For highly disabled gene therapy vectors with a narrow host range expressing a non-harmful insert, the physical containment measures are likely to be minimal and consequently classified as a class 1 activity that would equate to an activity of negligible risk. Where replication-competent vectors are used or vectors which produce significant shedding and expression of a potent biological payload, then additional containment measures are likely to be required to limit exposure. The Health and Safety Executive is in the process of developing guidance to assist users of genetically modified organisms in classifying gene therapy trials and on meeting the requirements of the regulations.

Gene therapy products in hospitals

What happens when we finally have a gene therapy product that works in the patient? Richard Bateman, Guy' and St Thomas' NHS Trust, London, asked. The answer is that we will have to use it in a hospital setting and it is useful to look at the current situation and what needs to be done in practical terms. The current concerns are for patient and operator protection, protection of the product and protection of other products and the environment.

The risks associated with gene therapy vary among individual products with a wide range of actions. Knowledge therefore is required on the individual products being handled, and practical and realistic controls are needed on a case-by-case basis.
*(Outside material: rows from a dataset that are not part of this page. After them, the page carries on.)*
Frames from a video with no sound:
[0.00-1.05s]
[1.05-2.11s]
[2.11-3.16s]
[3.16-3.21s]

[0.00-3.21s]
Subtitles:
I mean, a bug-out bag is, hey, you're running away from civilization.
General considerations include simple reconstitution and dilution of the product, complex manipulation and processing, whether to use open or closed systems, segregation of vector production, biological safety levels for vector production and design of vector production facilities. Good technique and appropriate equipment must be used to minimise exposure to agents, and separation from other production activities (cabinets, rooms, air handling) may be required. Sometimes new requirements may be in conflict with existing requirements. For example, aseptic laboratories are operated under positive pressure to keep out contamination, whereas recommendations for gene therapy facilities require negative pressure.
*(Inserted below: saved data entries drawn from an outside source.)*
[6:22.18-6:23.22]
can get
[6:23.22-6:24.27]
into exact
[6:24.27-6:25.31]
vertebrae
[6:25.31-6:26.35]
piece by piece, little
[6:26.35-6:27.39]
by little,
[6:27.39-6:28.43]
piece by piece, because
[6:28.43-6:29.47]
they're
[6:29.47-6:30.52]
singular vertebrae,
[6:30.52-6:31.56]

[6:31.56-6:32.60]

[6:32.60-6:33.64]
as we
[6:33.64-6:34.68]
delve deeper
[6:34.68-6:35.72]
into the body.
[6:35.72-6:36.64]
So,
In the absence of purpose-built laboratories and hospitals, most facilities will have to adapt their current buildings and equipment. However it must be acknowledged that sometimes it will not be possible to handle certain products, in which case capital investment will be required.

In the future gene therapy will develop in its nature, in the scale and number of products and will involve other new technologies. There will be new requirements for pharmacy services (both for gene therapy and conventional medicines) and these demands will have to be met by the planning of new facilities.